Dr. Gaya Amarasinghe is a professor at Washington University School of Medicine in St Louis. He received his Bachelor of Science degree in Chemistry from the City College of New York in 1997. From the summer of 1994 through fall 1996, Dr. Amarasinghe also worked as a Research Assistant in the laboratory of Professor David Cowburn at the Rockefeller University in New York where he gained a keen interest in mechanisms that control signal transduction. Dr. Amarasinghe conducted his thesis studies with HHMI Investigator Dr. Michael Summers at the University of Maryland, Baltimore County where he characterized the structural basis for HIV-1 genome packaging by nuclear magnetic resonance based methods. From 2001-2007, Dr. Amarasinghe conducted his postdoctoral research at the University of Texas, Southwestern Medical Center at Dallas, to study signaling and structural dynamics in the multidomain Vav proto-oncoprotein under a fellowship from the Cancer Research Institute. Dr. Amarasinghe began his independent research program in 2007 in the Biochemistry, Biophysics and Molecular Biology Department at Iowa State University. At Iowa State University, Dr. Amarasinghe also served as the faculty advisor to the BBMB undergraduate club and the Stupka Symposium. In the fall of 2011, Dr. Amarasinghe moved to the Washington University School of Medicine in St Louis, where he is currently a Professor of Pathology and Immunology, of Biochemistry and Molecular Biophysics, and of Molecular Microbiology. The Amarasinghe group uses hybrid structural methods along with biochemistry, cell biology, and virology to determine how microbial infections impact host signaling.
Dr. Jeff Karp is a Professor of Medicine at Brigham and Women’s Hospital, Harvard Medical School. He is also a principal faculty member at the Harvard Stem Cell Institute, and an affiliate faculty member at the Broad Institute and at the Harvard-MIT Division of Health Sciences and Technology.

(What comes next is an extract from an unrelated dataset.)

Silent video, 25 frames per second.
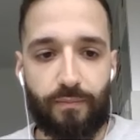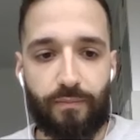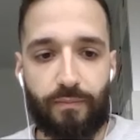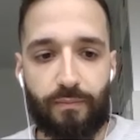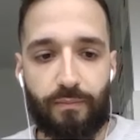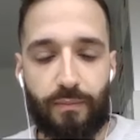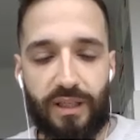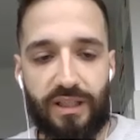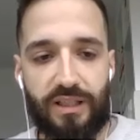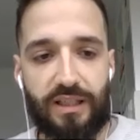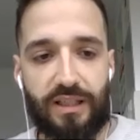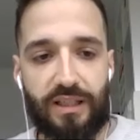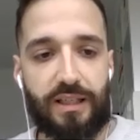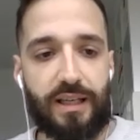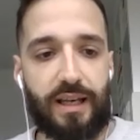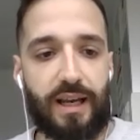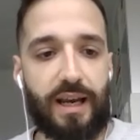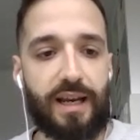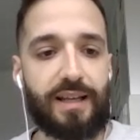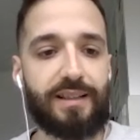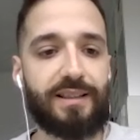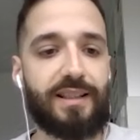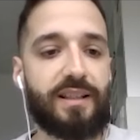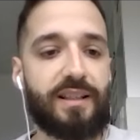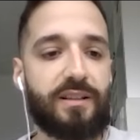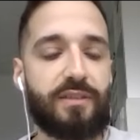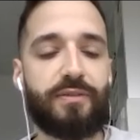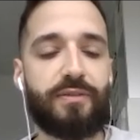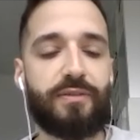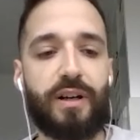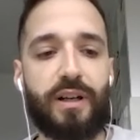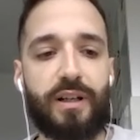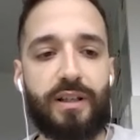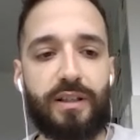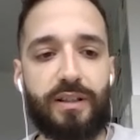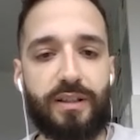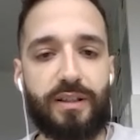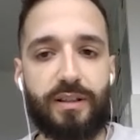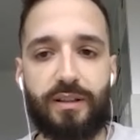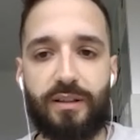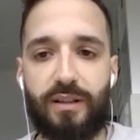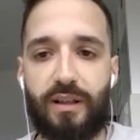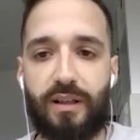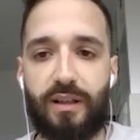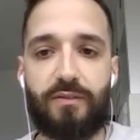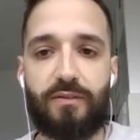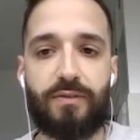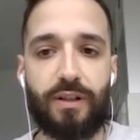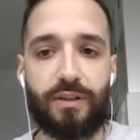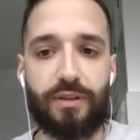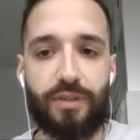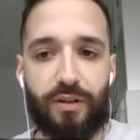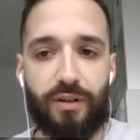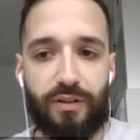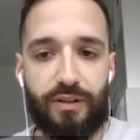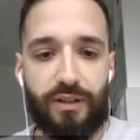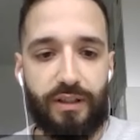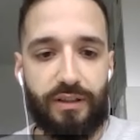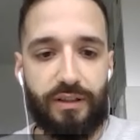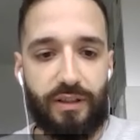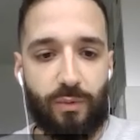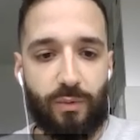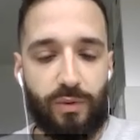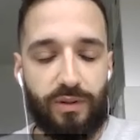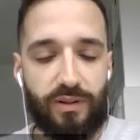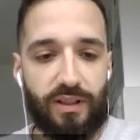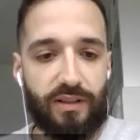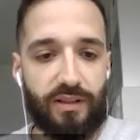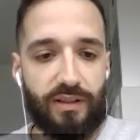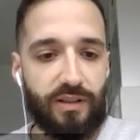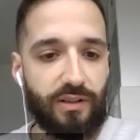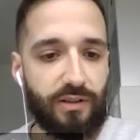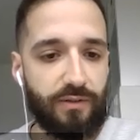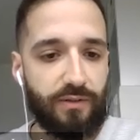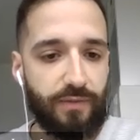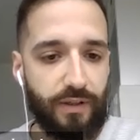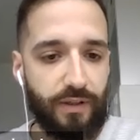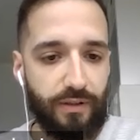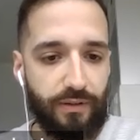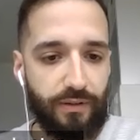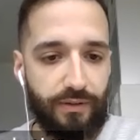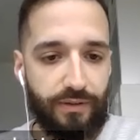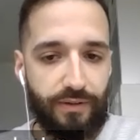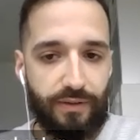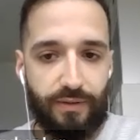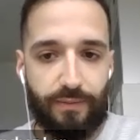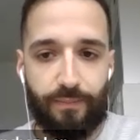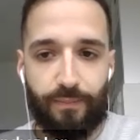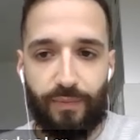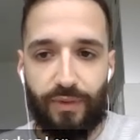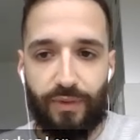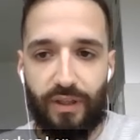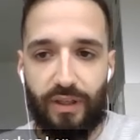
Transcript: basically identifies the inflaton and the quintessence fields.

He works in the fields of drug delivery, medical devices, stem cell therapeutics, and tissue adhesives. He has published over 125 peer-reviewed papers, with >22,000 citations, and has given over 300 invited lectures. He has over 100 issued or pending national and international patents. Several technologies developed in his lab have led to multiple products currently in development or on the market and for the launch of eight companies that have raised over $450 million in funding. Technologies include high-tech skincare (Skintifique, products sold in pharmacies throughout EU), tissue adhesives (Tissium, EU Approval in 2017) and 3D printed biomedical devices, immunomodulation with biologically responsive materials (Alivio Tx), small molecule regenerative therapeutics ($FREQ – NASDAQ), cannabinoid therapeutics (Molecular Infusions acquired by Suterra Wellness in 2019), biomedical devices to improve child safety (Landsdowne Labs), needles that automatically stop at their target (Bullseye Therapeutics), and a bioengineered luminal coating for controlled GI targeting (Altrix Bio).
Karp has received >50 awards and honors. Most recently Jeff received the highest award from the Society For Biomaterials for innovation – the Clemson Award for Applied Research. Boston Magazine recognized Karp as one of 11 Boston Doctors Making Medical Breakthroughs.
In addition to his research goals, Karp is dedicated to developing the careers of the next generation bioengineers at the forefront of regenerative medicine. He was selected as the Outstanding Faculty Undergraduate Mentor among all faculty at MIT and he received the HST McMahon Mentoring award for being the top mentor of Harvard-MIT students. To date, 22 trainees from his laboratory have secured faculty positions.
Dr. Elizabeth Sattely is an Associate Professor and HHMI Investigator in the Department of Chemical Engineering at Stanford and a Stanford ChEM-H Faculty Fellow. She also serves as an Honorary Adjunct Staff Scientist at the Carnegie Institution of Science. Dr. Sattely completed her graduate training at Boston College in organic chemistry and her postdoctoral studies in biochemistry at Harvard Medical School where she worked on natural product biosynthesis in bacteria. Inspired by human reliance on plants and plant-derived molecules for food and medicine, the Sattely laboratory is focused on the discovery and engineering of plant metabolic pathways to make molecules that can enhance human and plant health. Work in the Sattely lab has been recognized by an NIH New Innovator Award, a DOE Early Career Award, an HHMI-Simons Faculty Scholar Award, a DARPA Young Investigator Award, and a AAAS Mason Award for Women in the Chemical Sciences.